Task to carry out
Output every entry verbatim.

The data
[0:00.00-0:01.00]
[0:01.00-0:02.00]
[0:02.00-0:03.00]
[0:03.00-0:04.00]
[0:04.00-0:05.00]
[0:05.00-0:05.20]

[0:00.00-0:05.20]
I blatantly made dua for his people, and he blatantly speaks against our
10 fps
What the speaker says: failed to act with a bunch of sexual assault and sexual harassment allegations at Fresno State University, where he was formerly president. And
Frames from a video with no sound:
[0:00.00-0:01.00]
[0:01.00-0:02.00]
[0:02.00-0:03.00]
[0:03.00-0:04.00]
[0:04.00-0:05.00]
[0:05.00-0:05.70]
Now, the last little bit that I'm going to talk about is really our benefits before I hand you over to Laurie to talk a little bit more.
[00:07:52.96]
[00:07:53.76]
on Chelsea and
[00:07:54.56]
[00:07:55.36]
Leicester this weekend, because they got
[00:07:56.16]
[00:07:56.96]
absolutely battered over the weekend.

Response to this exercise
[0:00.00-0:01.00]
[0:01.00-0:02.00]
[0:02.00-0:03.00]
[0:03.00-0:04.00]
[0:04.00-0:05.00]
[0:05.00-0:05.20]

[0:00.00-0:05.20]
I blatantly made dua for his people, and he blatantly speaks against our
10 fps
What the speaker says: failed to act with a bunch of sexual assault and sexual harassment allegations at Fresno State University, where he was formerly president. And
Frames from a video with no sound:
[0:00.00-0:01.00]
[0:01.00-0:02.00]
[0:02.00-0:03.00]
[0:03.00-0:04.00]
[0:04.00-0:05.00]
[0:05.00-0:05.70]
Now, the last little bit that I'm going to talk about is really our benefits before I hand you over to Laurie to talk a little bit more.
[00:07:52.96]
[00:07:53.76]
on Chelsea and
[00:07:54.56]
[00:07:55.36]
Leicester this weekend, because they got
[00:07:56.16]
[00:07:56.96]
absolutely battered over the weekend.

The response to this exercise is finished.